Segment Start: Data for this exercise
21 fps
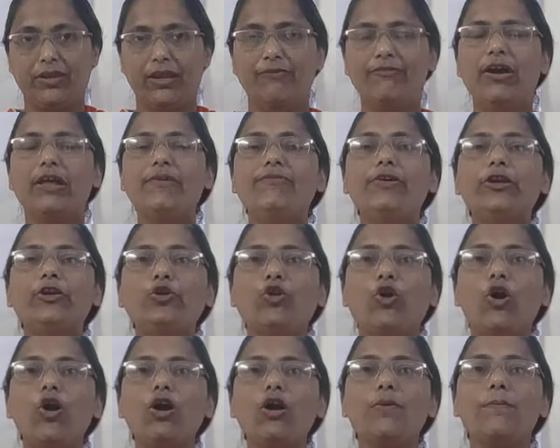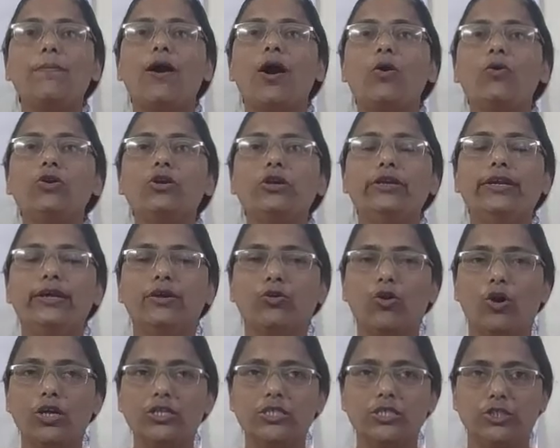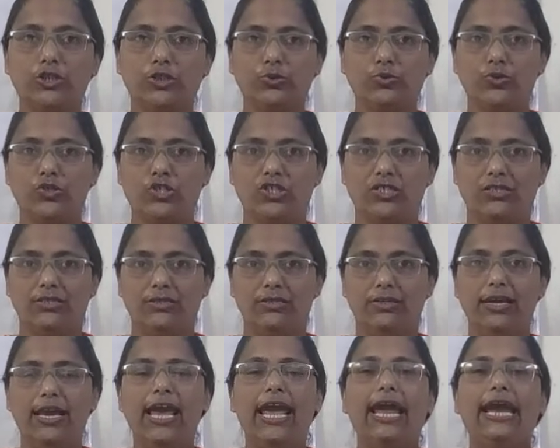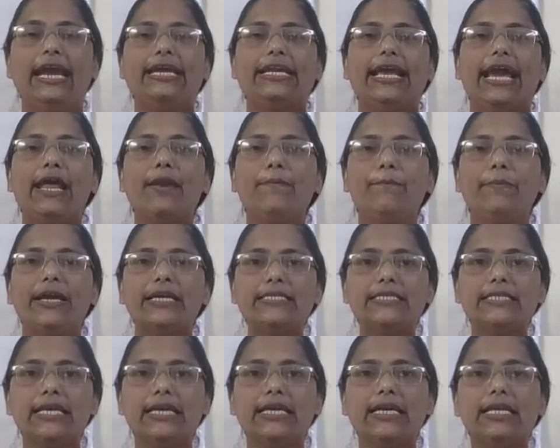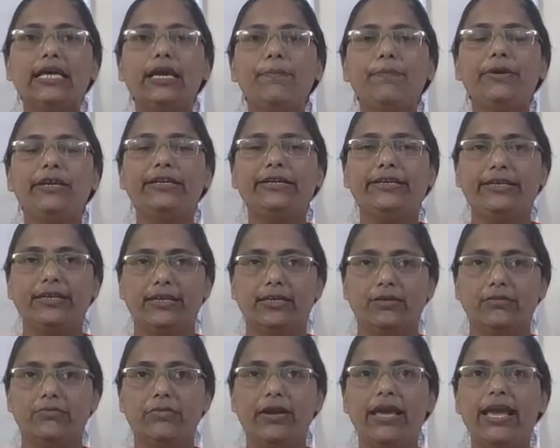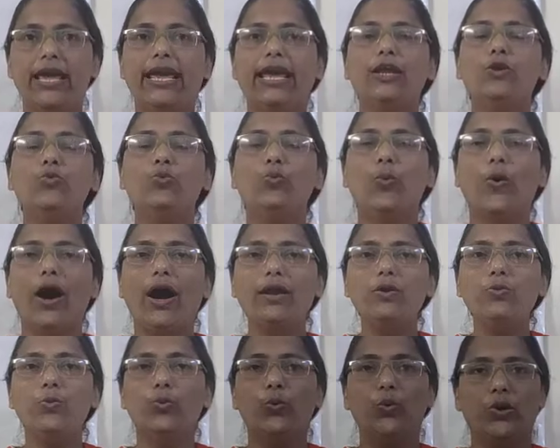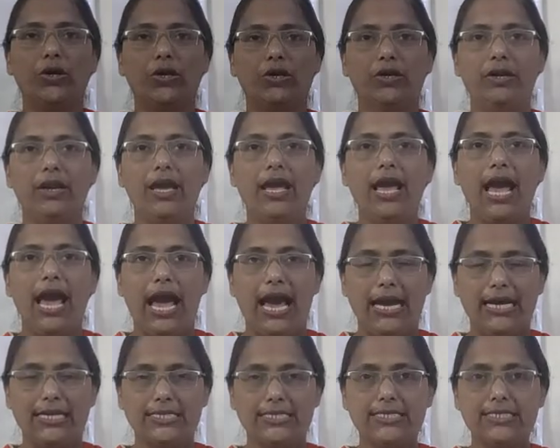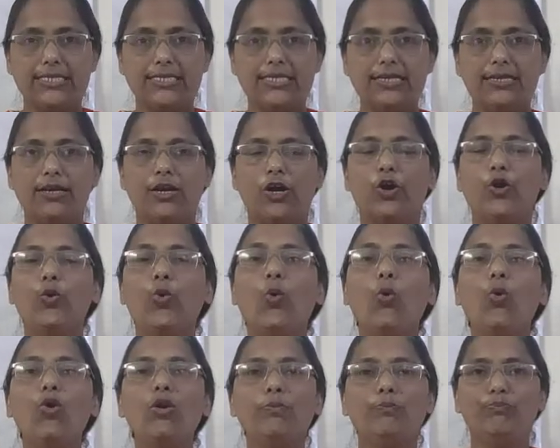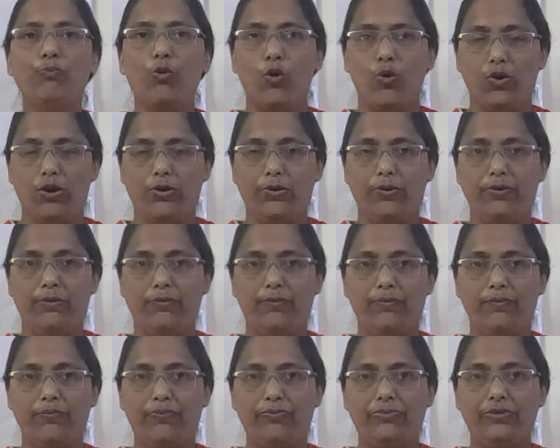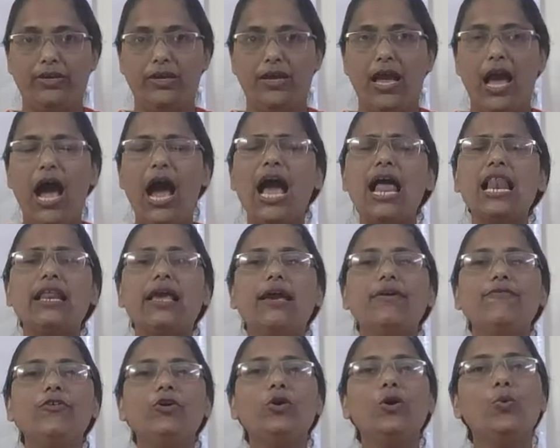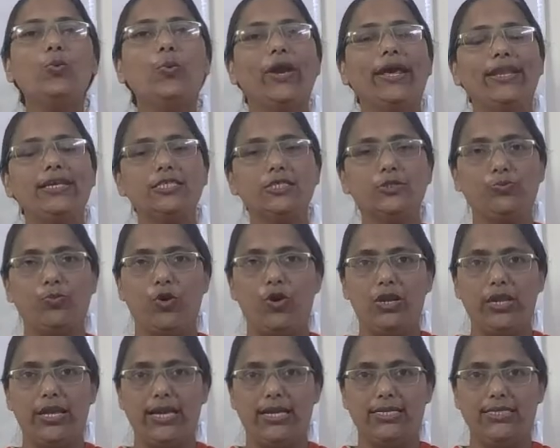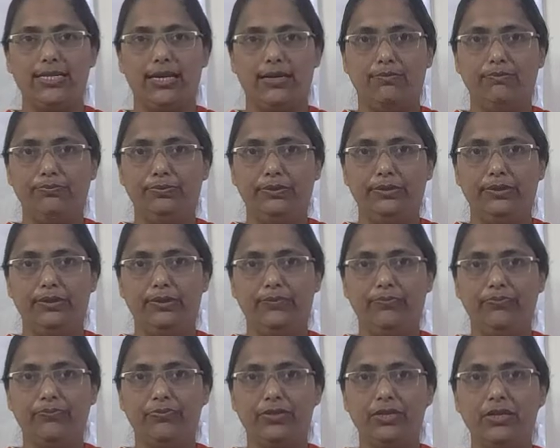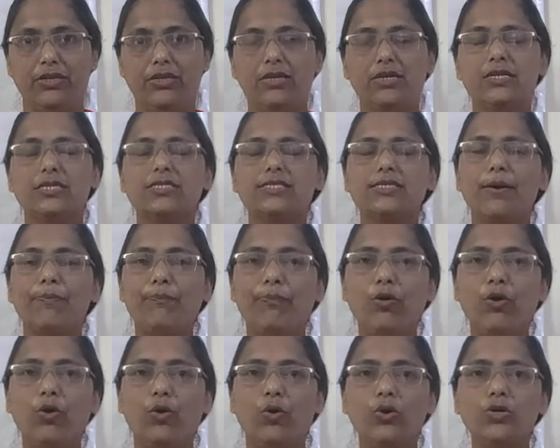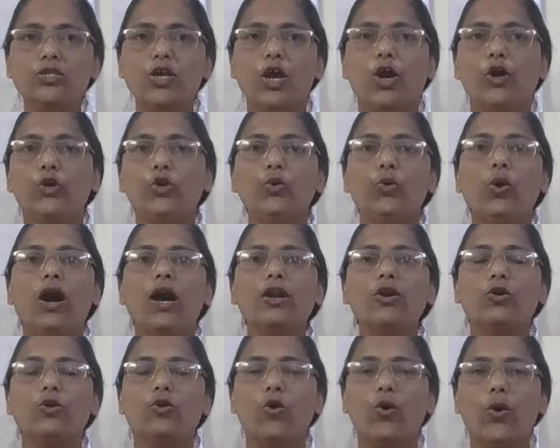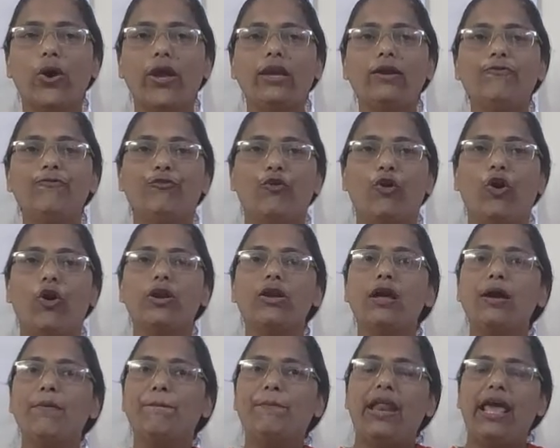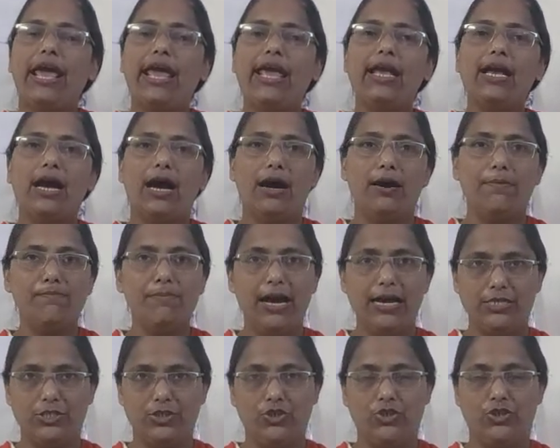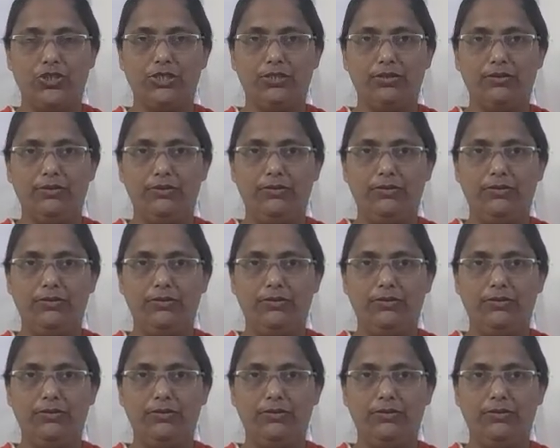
When we talk about the Constitution, it can basically be termed in one word as rule book. I'll give you a very small example. Suppose you are going for playing a match.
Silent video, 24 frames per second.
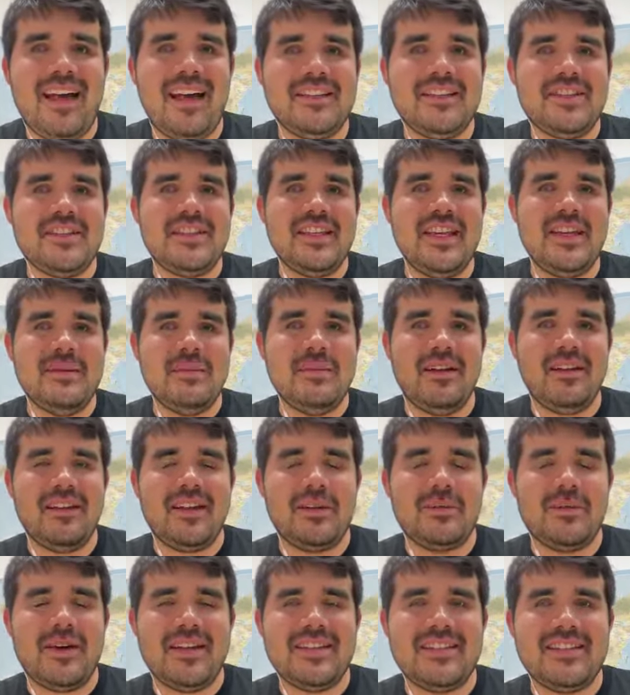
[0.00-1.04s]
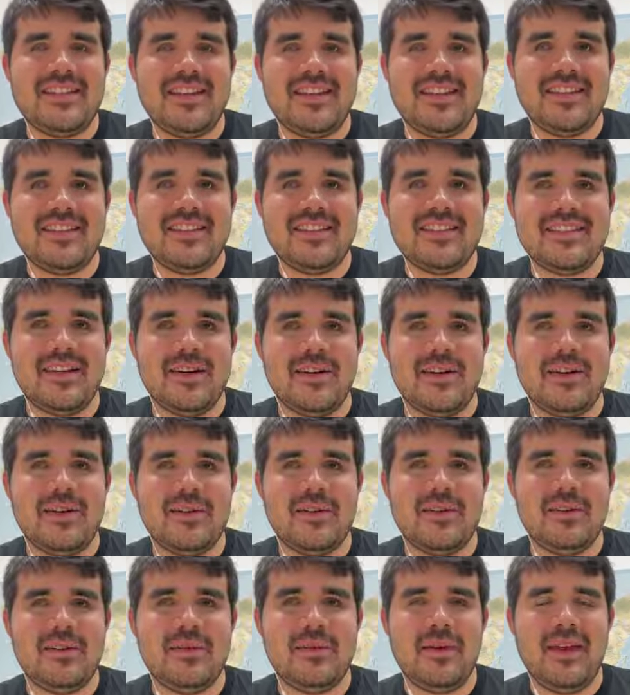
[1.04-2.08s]
Just email NYC.
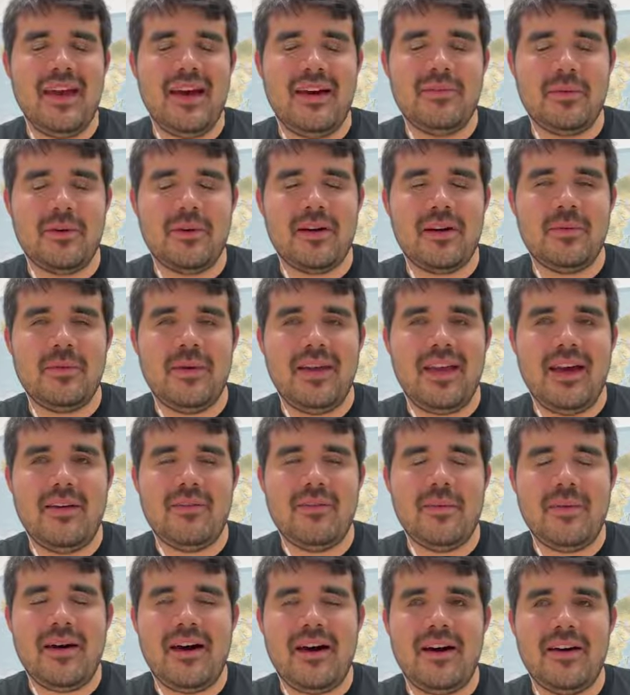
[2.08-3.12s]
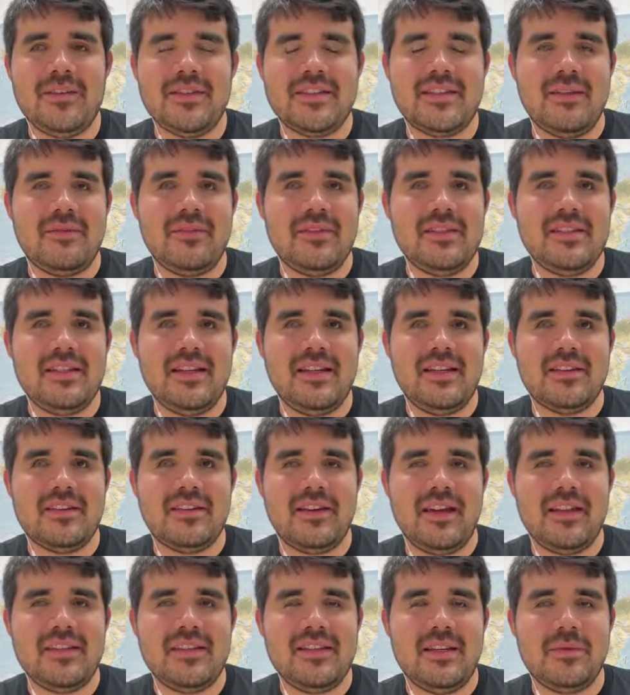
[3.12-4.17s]
So we have about 17 or
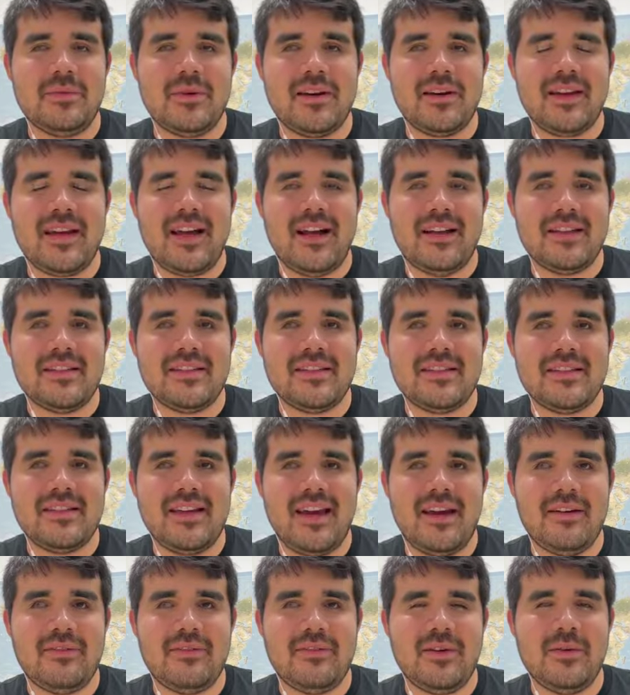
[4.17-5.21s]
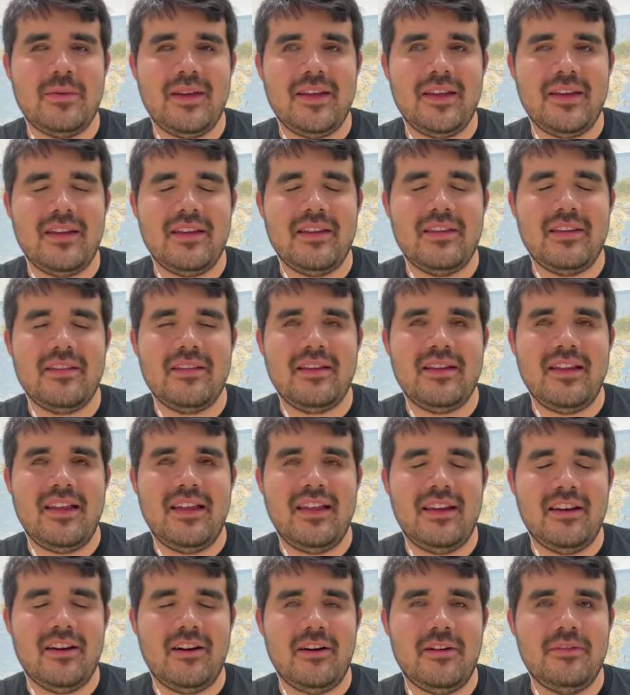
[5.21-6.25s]
18 workouts every week
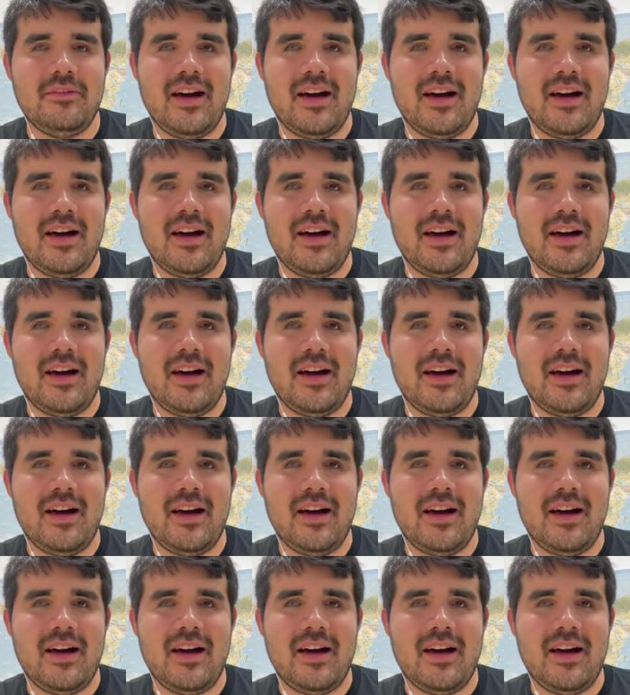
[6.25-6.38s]
in all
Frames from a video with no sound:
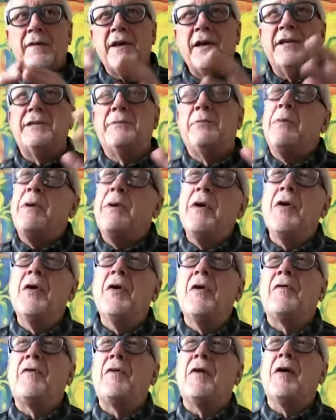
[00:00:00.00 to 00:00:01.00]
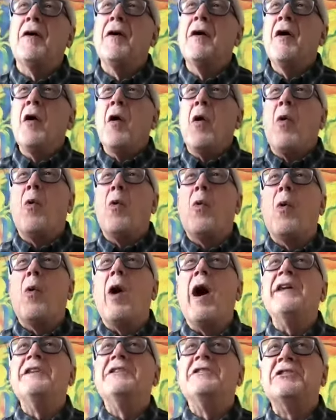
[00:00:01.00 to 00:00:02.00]
these beautiful
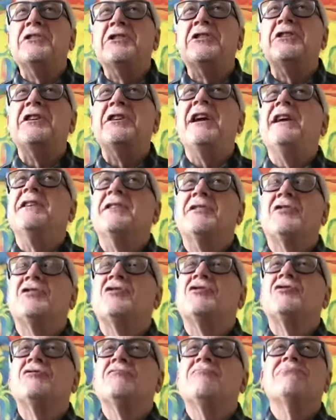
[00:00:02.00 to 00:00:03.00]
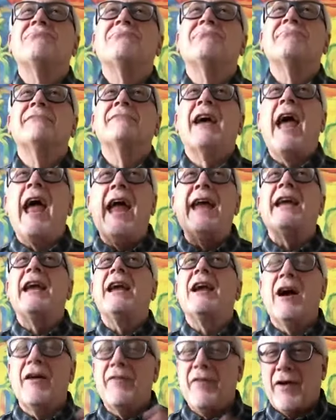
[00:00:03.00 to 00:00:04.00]
white sheets
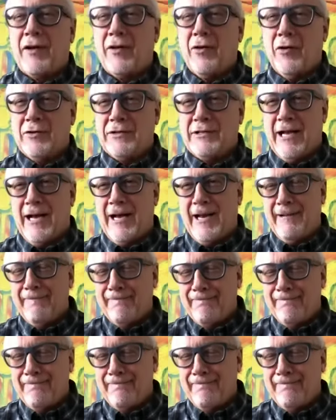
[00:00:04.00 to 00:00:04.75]
hanging on the clothesline.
Segment End: Data for this exercise
Wherever the word "video" appears in a line of the data, copy that line.

Task result:
Silent video, 24 frames per second.
Frames from a video with no sound:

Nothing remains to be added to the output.